NIST on tap to improve cybersecurity of water systems

Waste water pumps at a Boston-area water treatment facility.

Waste water pumps at a Boston-area water treatment facility. David L. Ryan/The Boston Globe via Getty Images

The National Institute of Standards and Technology (NIST) hopes a new project will create a set of best practices to help the nation’s complex water and wastewater systems bolster their cybersecurity posture.

The National Institute of Standards and Technology is seeking public input on a new project aiming to develop a cybersecurity reference architecture for the water and wastewater systems sector.

The National Cybersecurity Center of Excellence is leading the effort in collaboration with technology providers, the water and wastewater sectors and other stakeholders, and plans to publish a NIST SP 1800 series practice guide as a result of the project, according to an announcement published last week. 

The announcement comes as the federal government ramps up efforts to secure the nation's complex water systems infrastructure, which contains an estimated 152,000 publicly owned water systems and nearly 16,000 publicly owned treatment systems – many of which vary in size, capabilities and available resources.

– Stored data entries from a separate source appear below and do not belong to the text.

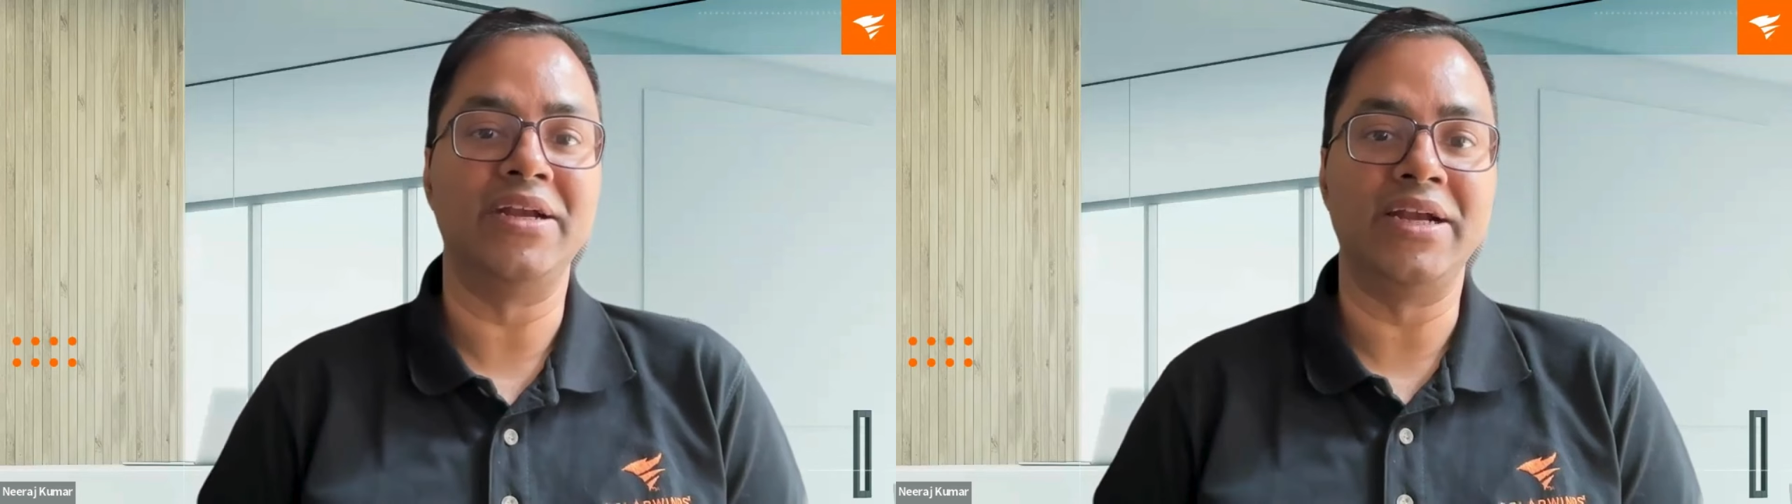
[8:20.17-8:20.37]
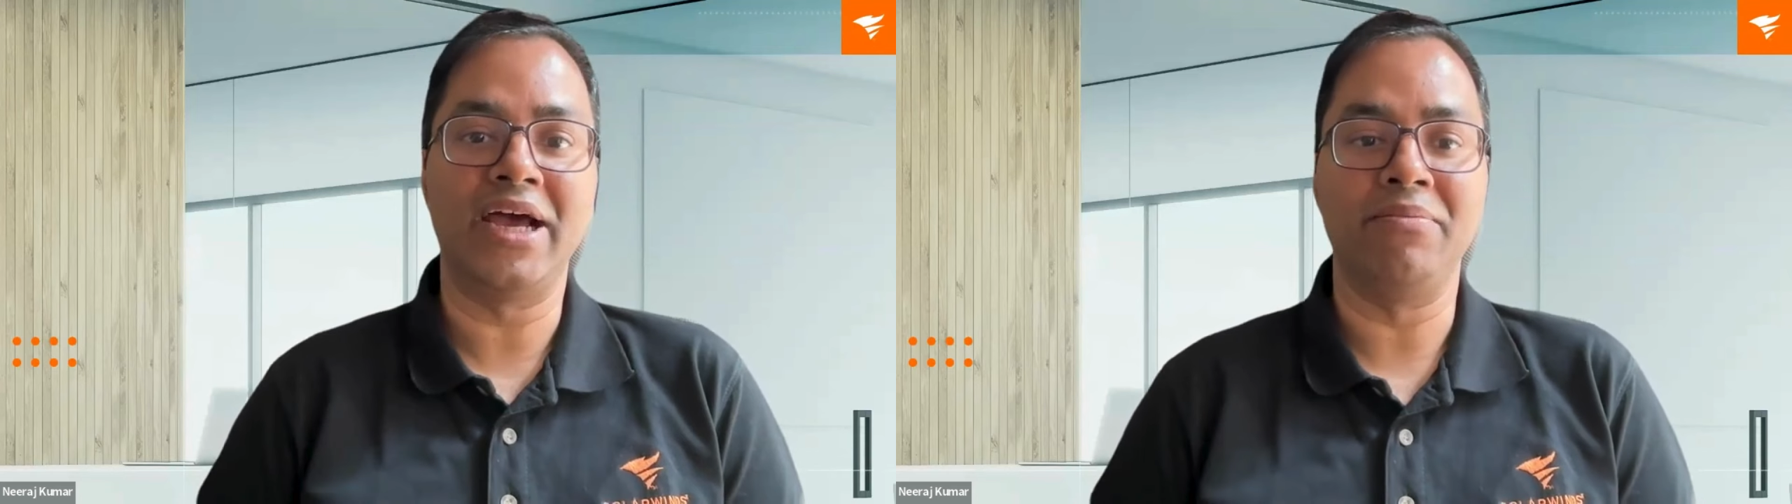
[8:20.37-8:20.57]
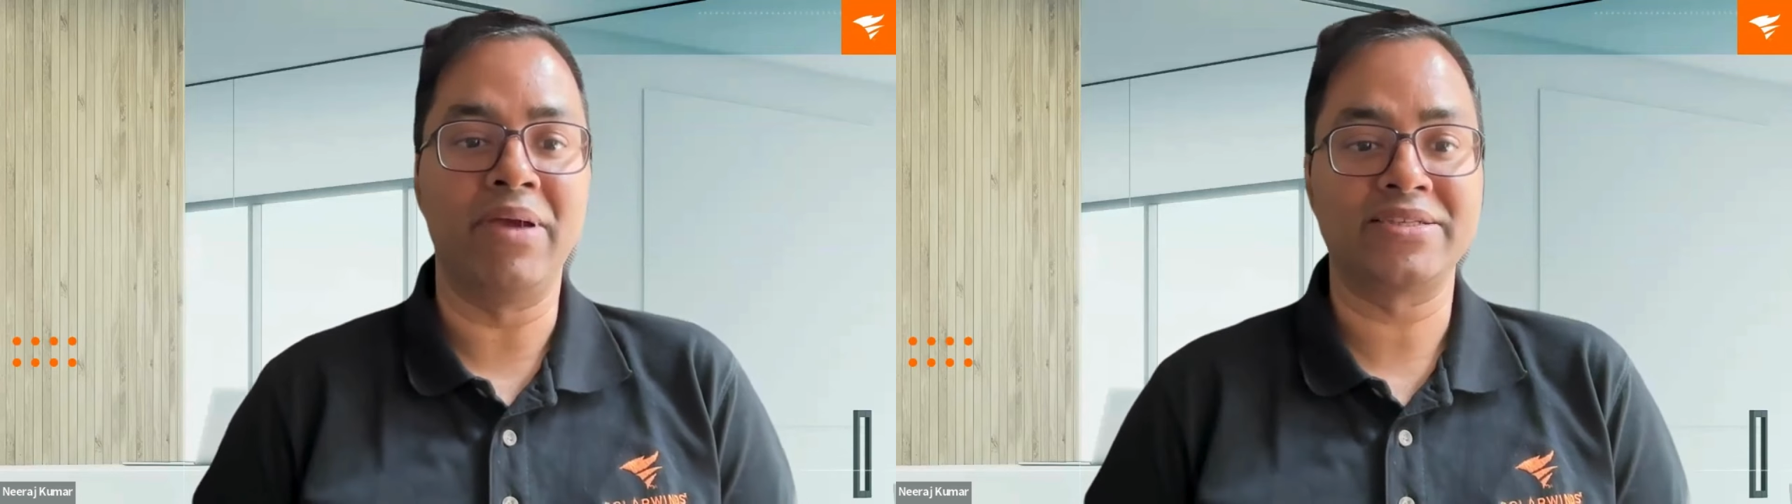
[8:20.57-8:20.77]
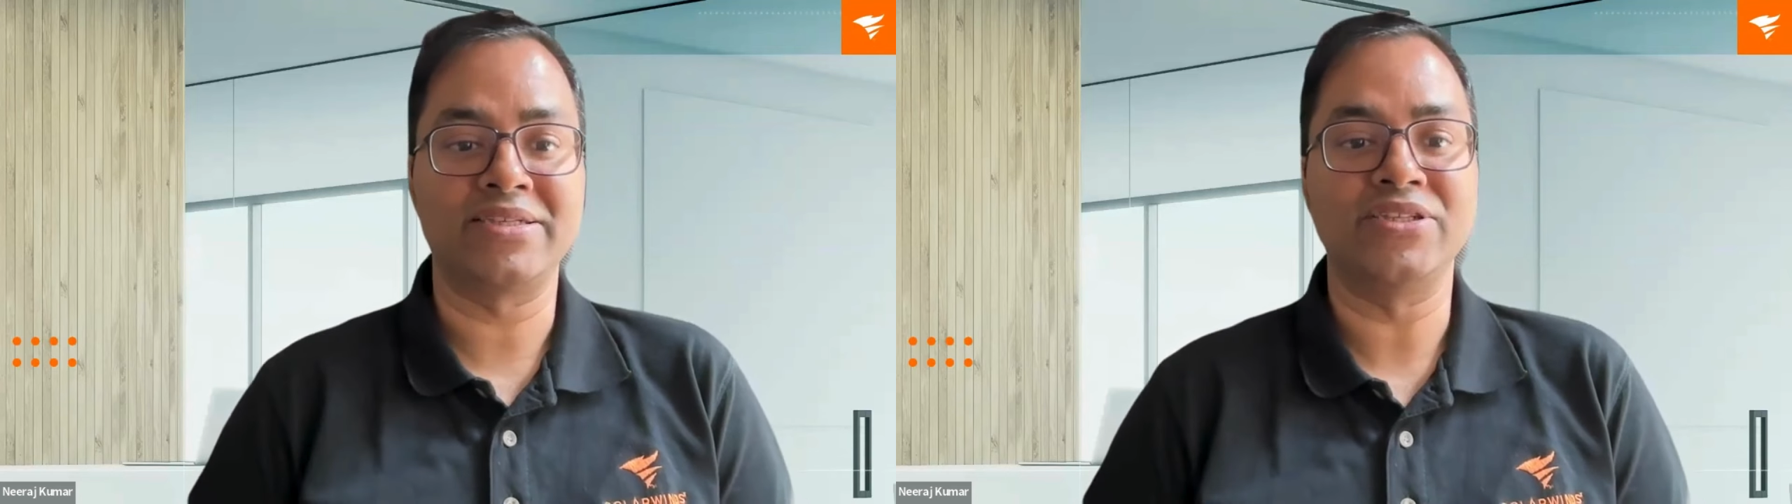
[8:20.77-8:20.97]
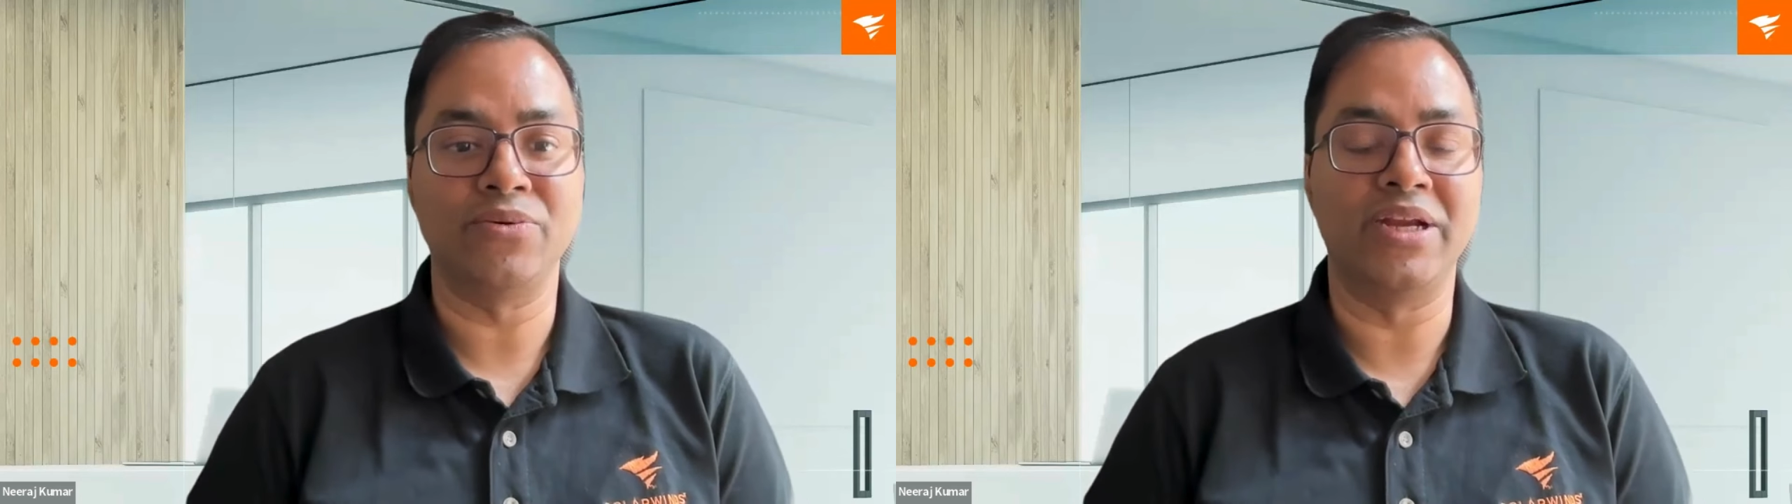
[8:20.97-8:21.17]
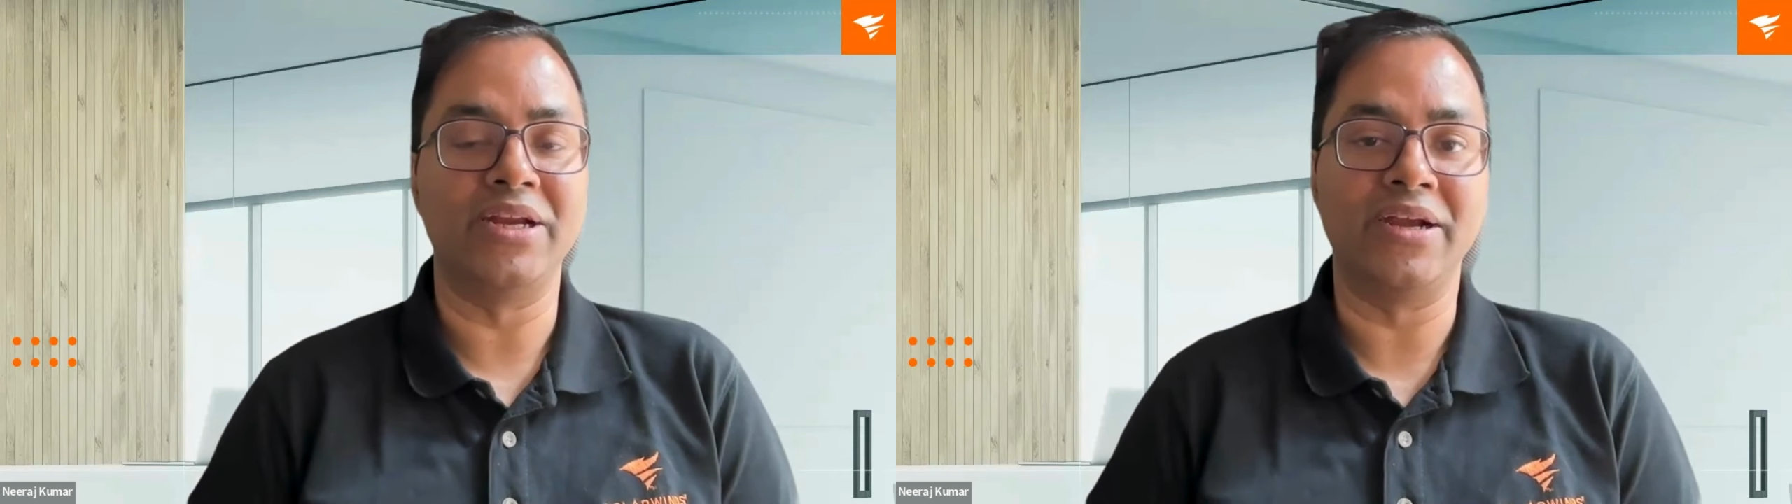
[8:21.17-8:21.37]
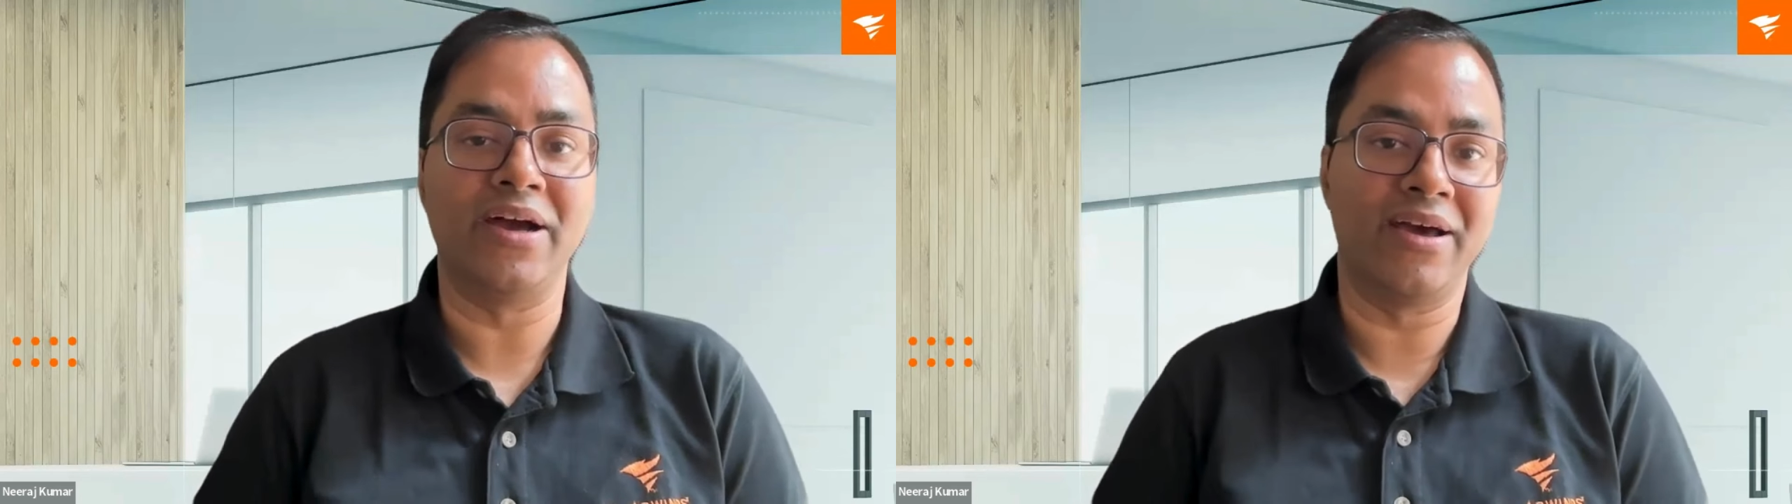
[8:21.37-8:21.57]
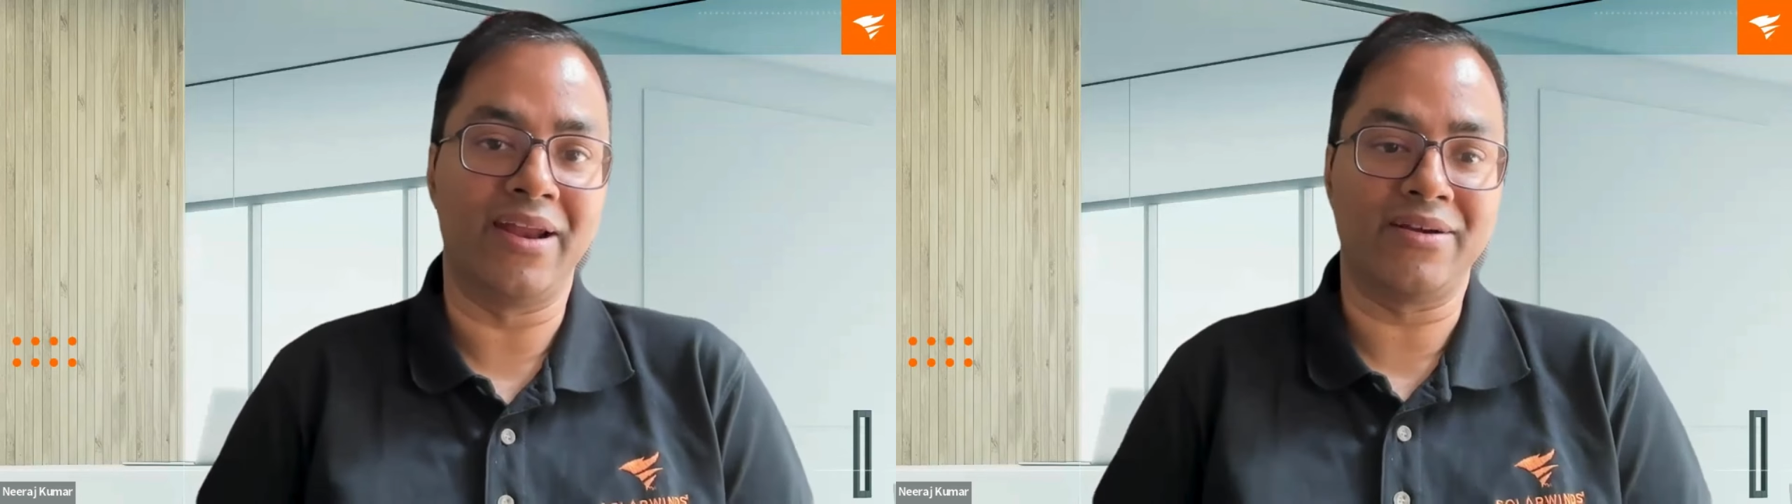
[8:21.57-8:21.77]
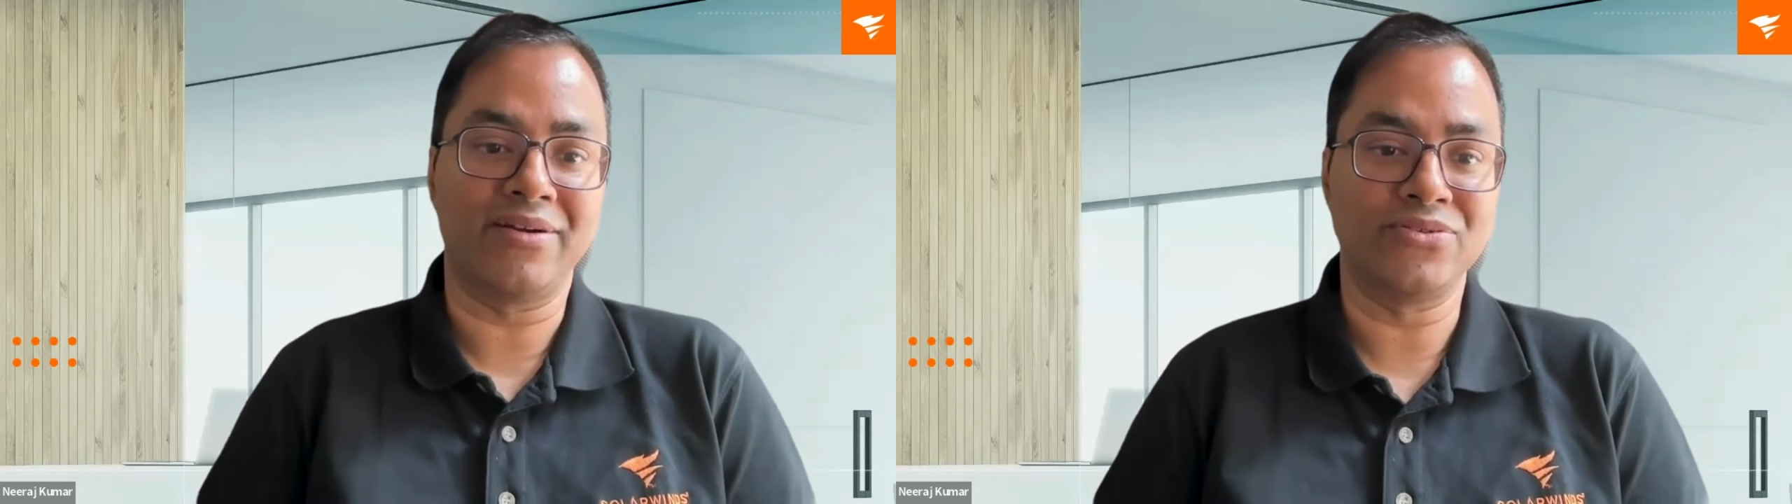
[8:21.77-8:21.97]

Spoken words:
data and make sense of the data, correct?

The new project "will demonstrate use of existing commercially available products to mitigate and manage" cybersecurity threats targeting water and wastewater systems, according to NCCoE. 

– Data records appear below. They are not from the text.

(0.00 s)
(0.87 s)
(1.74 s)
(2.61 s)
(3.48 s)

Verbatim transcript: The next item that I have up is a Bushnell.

Studies paint a bleak picture of the current cybersecurity posture at water and wastewater systems nationwide. A ThreatLocker report published last year said that at least 38% of nationwide water systems allocate less than 1% of their budgets to Information Technology (IT) cybersecurity, and a Water Information Sharing and Analysis Center (Water-ISAC) survey revealed that a majority of water utilities have not yet fully assessed the risks to their IT assets. 

Water sector leaders have previously urged Congress and the Environmental Protection Agency to step up oversight efforts, describing their sector as the "weakest link" in America's critical infrastructure. 

The Cybersecurity and Infrastructure Security Agency (CISA) is also planning to prioritize efforts to bolster cybersecurity for water and other critical infrastructure sectors in 2023, according to Director Jen Easterly, who said at a recent Mandiant conference that "target-rich, resource-poor entities" require further collaboration to "drive down risks to all of our national critical functions."

But many water and wastewater systems are also "utilizing data-enabled capabilities to improve utility management, operations, and service delivery," NIST noted in its announcement, adding that "the increasing adoption of network-enabled technologies by the sector merits the development of best-practices, guidance, and solutions to ensure that the cybersecurity posture of facilities is safeguarded."

The public has until Dec. 19 to provide input on a draft project description for the new initiative.